Based on the [Beginner Quickstart](https://www.tensorflow.org/tutorials/quickstart/beginner) and [Keras Basics](https://www.tensorflow.org/tutorials/keras/classification) articles and the [MNIST](http://yann.lecun.com/exdb/mnist/) dataset.

In [None]:
%reset -f

### Machine Learning

A branch of artificial intelligence based on the idea that systems can learn from data, identify patterns and make decisions with minimal human intervention.

### Import the Dataset

The MNIST dataset contains 70,000 images of handwritten digits: 60,000 to train the model and 10,000 to test it.

Note: You can access this dataset directly from tensorflow.

In [None]:
import tensorflow as tf

mnist = tf.keras.datasets.mnist
(train_images, train_labels), (test_images, test_labels) = mnist.load_data()

Now we have 4 numpy arrays:

* Training set: `train_images` and `train_labels`, which is the data the model uses to learn.
* Test set: `test_images` and `test_labels`, which is the data the model is tested against.

### Explore the Data

Let's explore the format of the dataset before training the model.

There are 60,000 images in the training set, with each image represented as 28 x 28 pixels.

In [None]:
train_images.shape

Each label is an integer between 0 and 9.

In [None]:
print(f"   Min: {min(train_labels)}")
print(f"   Max: {max(train_labels)}")
print(f"Labels: {train_labels}")

There are 10,000 images in the test set. Again, each image is represented as 28 x 28 pixels.

In [None]:
test_images.shape

And 10,000 corresponding test labels.

In [None]:
test_labels.shape

### Preprocess the Data

The data must be preprocessed before training the network. Look at the first image in the training set to see that the pixel values fall in the range of 0 to 255.

In [None]:
import matplotlib.pyplot as plt

plt.imshow(train_images[0], cmap=plt.cm.binary)
plt.colorbar()
plt.show()

Scale these values to a range of 0 to 1 before feeding them to the neural network model.
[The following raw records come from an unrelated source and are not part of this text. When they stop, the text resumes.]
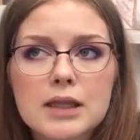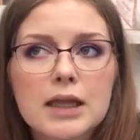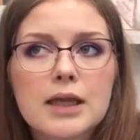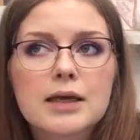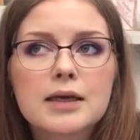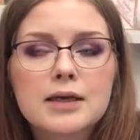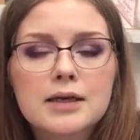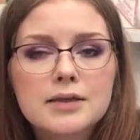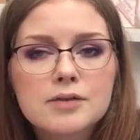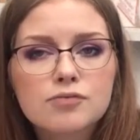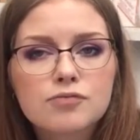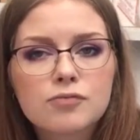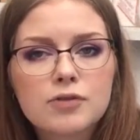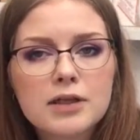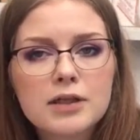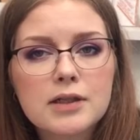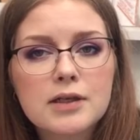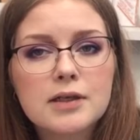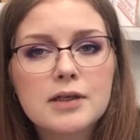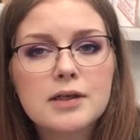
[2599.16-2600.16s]
like, it
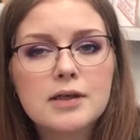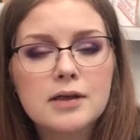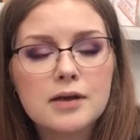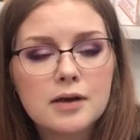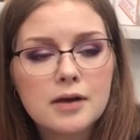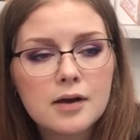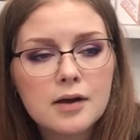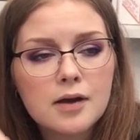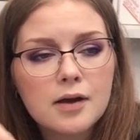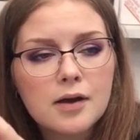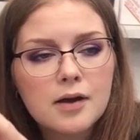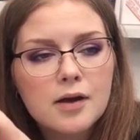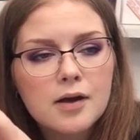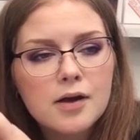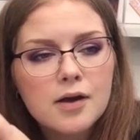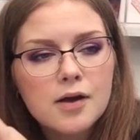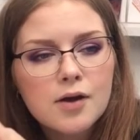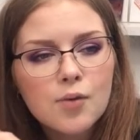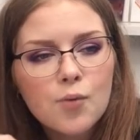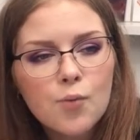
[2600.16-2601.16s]
really
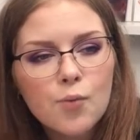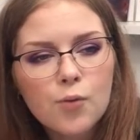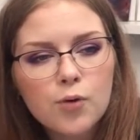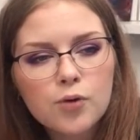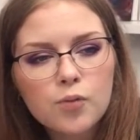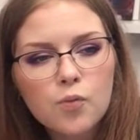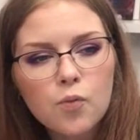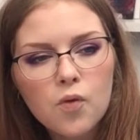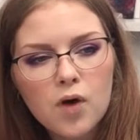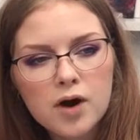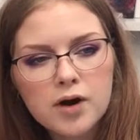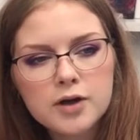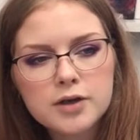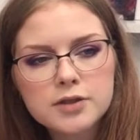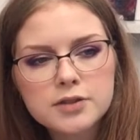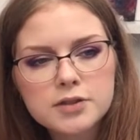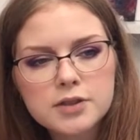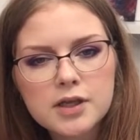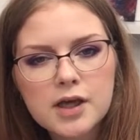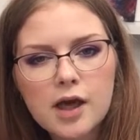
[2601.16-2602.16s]
would
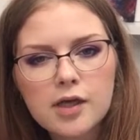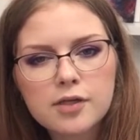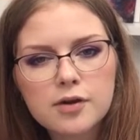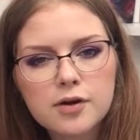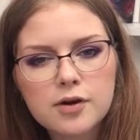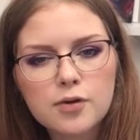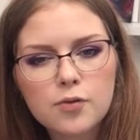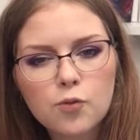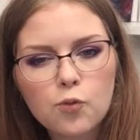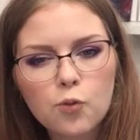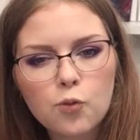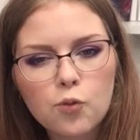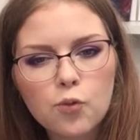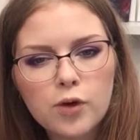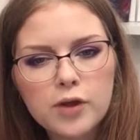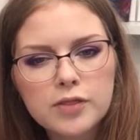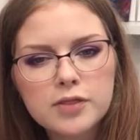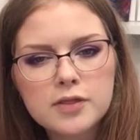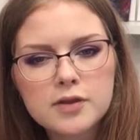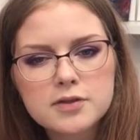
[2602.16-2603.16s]
work together
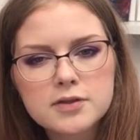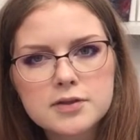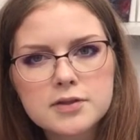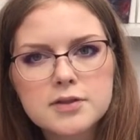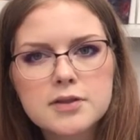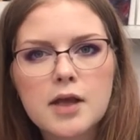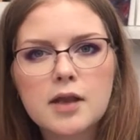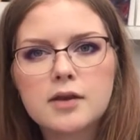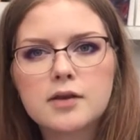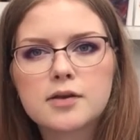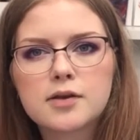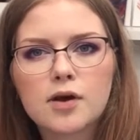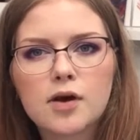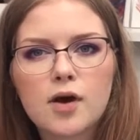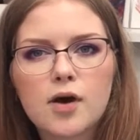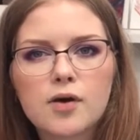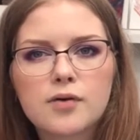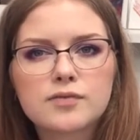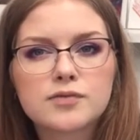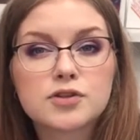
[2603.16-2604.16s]
with the scent
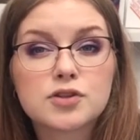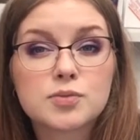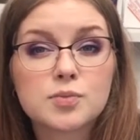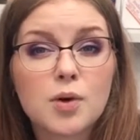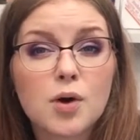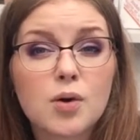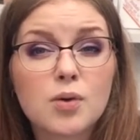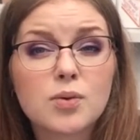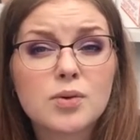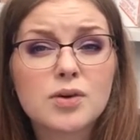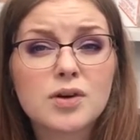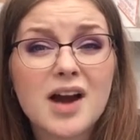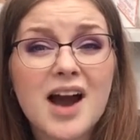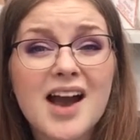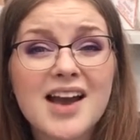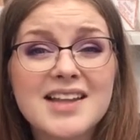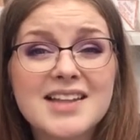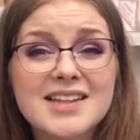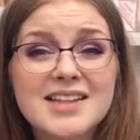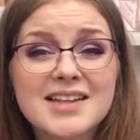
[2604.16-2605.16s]
of smoke,
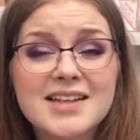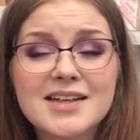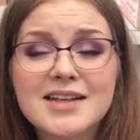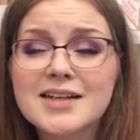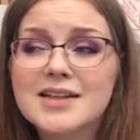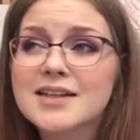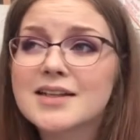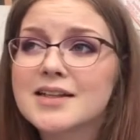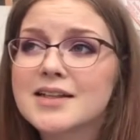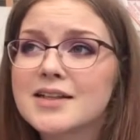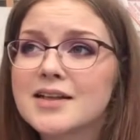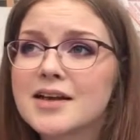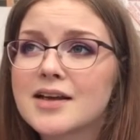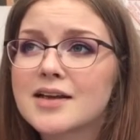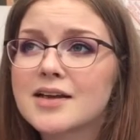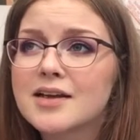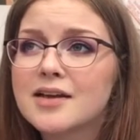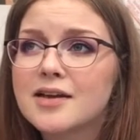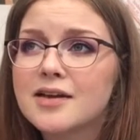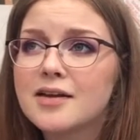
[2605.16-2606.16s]
I think.
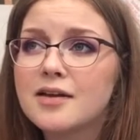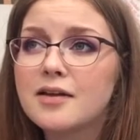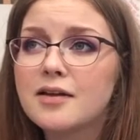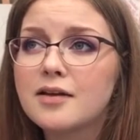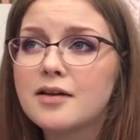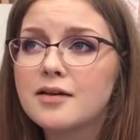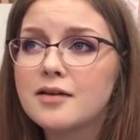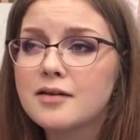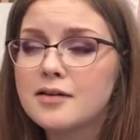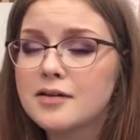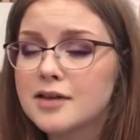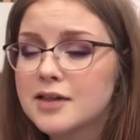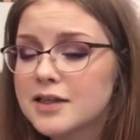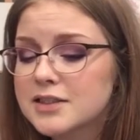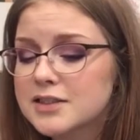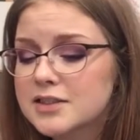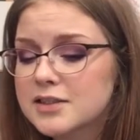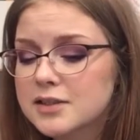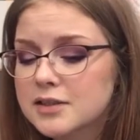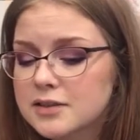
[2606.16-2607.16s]
Like,
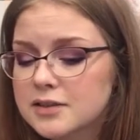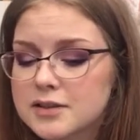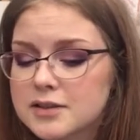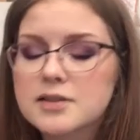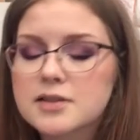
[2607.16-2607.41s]
it's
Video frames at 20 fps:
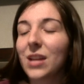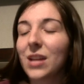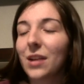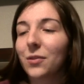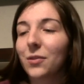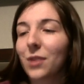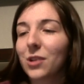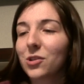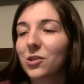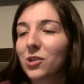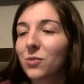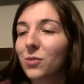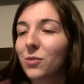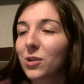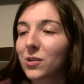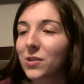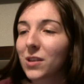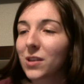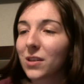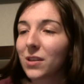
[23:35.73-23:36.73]
Next question,
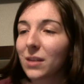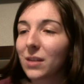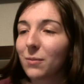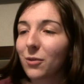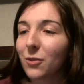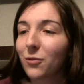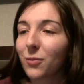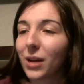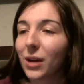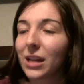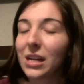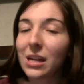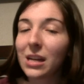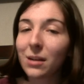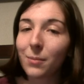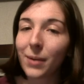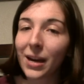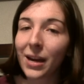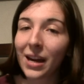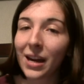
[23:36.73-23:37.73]
what is the theme of my
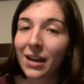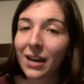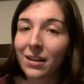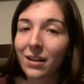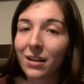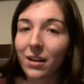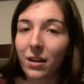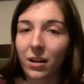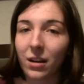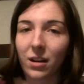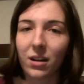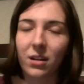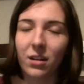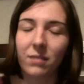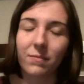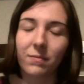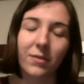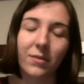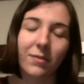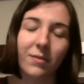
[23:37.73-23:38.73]
Ida bag?
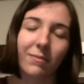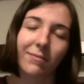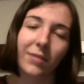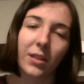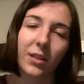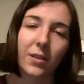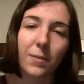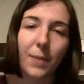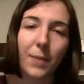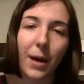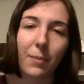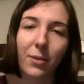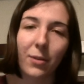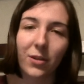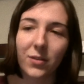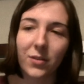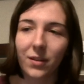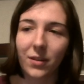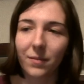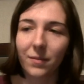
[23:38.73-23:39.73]
It's Matt
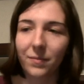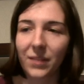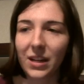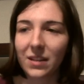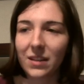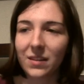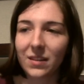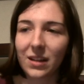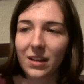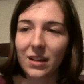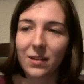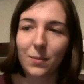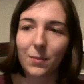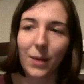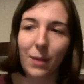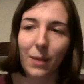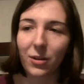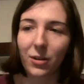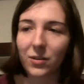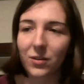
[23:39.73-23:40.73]
Mercer. It's
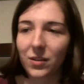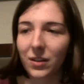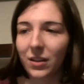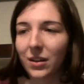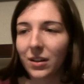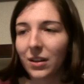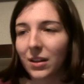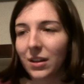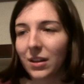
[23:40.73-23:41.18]
Matt Mercer.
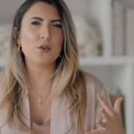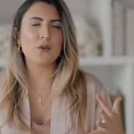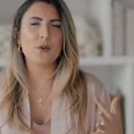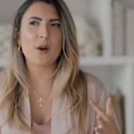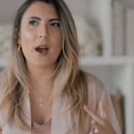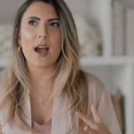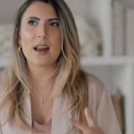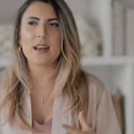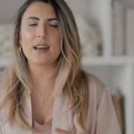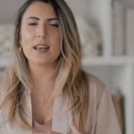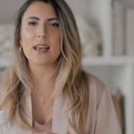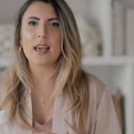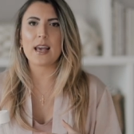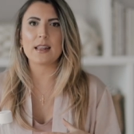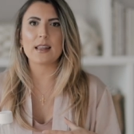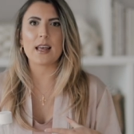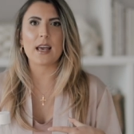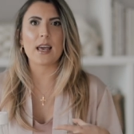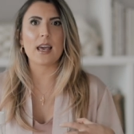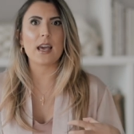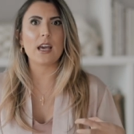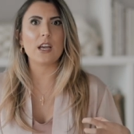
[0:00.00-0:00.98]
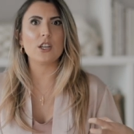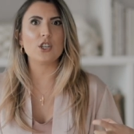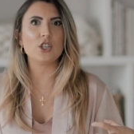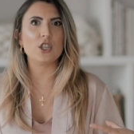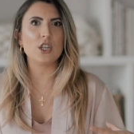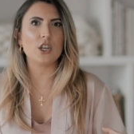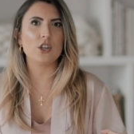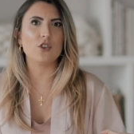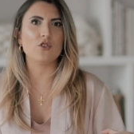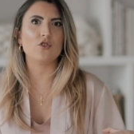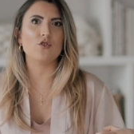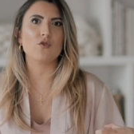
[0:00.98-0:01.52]
You kind of get like
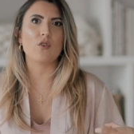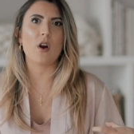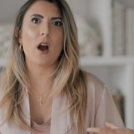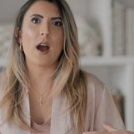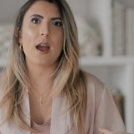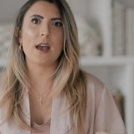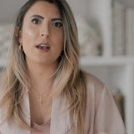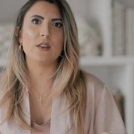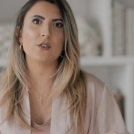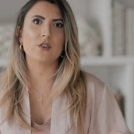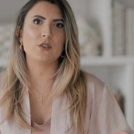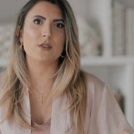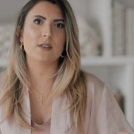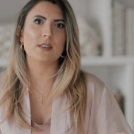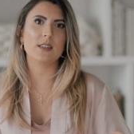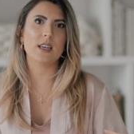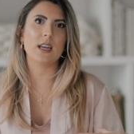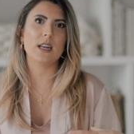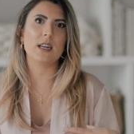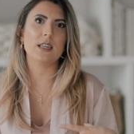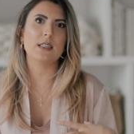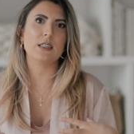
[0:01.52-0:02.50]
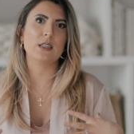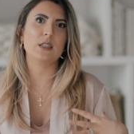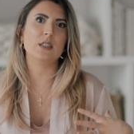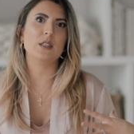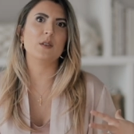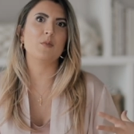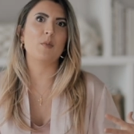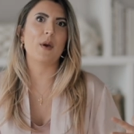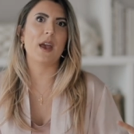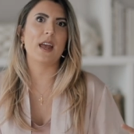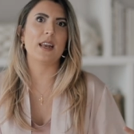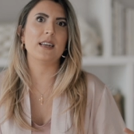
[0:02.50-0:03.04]
itchy and dry as your skin is
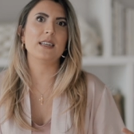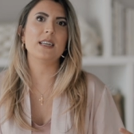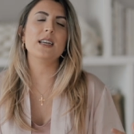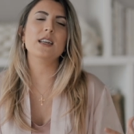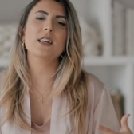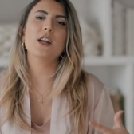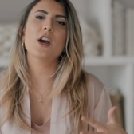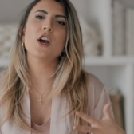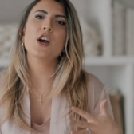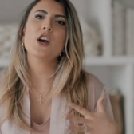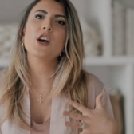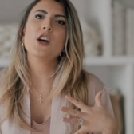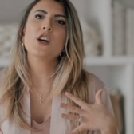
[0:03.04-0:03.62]
expanding.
To do so, divide the values by 255. It's important to preprocess the training and the testing sets in the same way.

In [None]:
train_images = train_images / 255.0
test_images = test_images / 255.0

Display the first 10 images from the training set with corresponding labels to verify that the data is in the correct format.

In [None]:
plt.figure(figsize=(10, 4))
for i in range(10):
    plt.subplot(2, 5, i + 1)
    plt.xticks([])
    plt.yticks([])
    plt.grid(False)
    plt.imshow(train_images[i], cmap=plt.cm.binary)
    plt.xlabel(train_labels[i])
plt.show()

### Build the Model

Building the neural network requires two steps: configuring the layers of the model and compiling it.

#### Set up the layers

The basic building block of a neural network is a layer. Layers extract representations from the data fed into them. Hopefully, these representations are meaningful for the problem at hand.

In general, deep learning consists of chaining together simple layers. Most layers, such as `tf.keras.layers.Dense`, have parameters that are learned during training.

In [None]:
model = tf.keras.models.Sequential(
    [
        tf.keras.layers.Flatten(input_shape=(28, 28)),
        tf.keras.layers.Dense(128, activation="relu"),
        tf.keras.layers.Dropout(0.2),
        tf.keras.layers.Dense(10),
    ]
)

The first layer, `tf.keras.layers.Flatten`, transforms the format of the images from a two-dimensional array (28 x 28 pixels) to a one-dimensional array (28 * 28 = 784 pixels). Think of this layer as unstacking rows of pixels in the image and lining them up. This layer has no parameters to learn: it only reformats the data.

After the pixels are flattened, the network consists of two `tf.keras.layers.Dense` layers. These are densely (fully) connected neural layers. The first `Dense` layer has 128 nodes (or neurons). The second layer returns a logits array with length of 10. Each node contains a score that indicates the current image belongs to one of the 10 classes.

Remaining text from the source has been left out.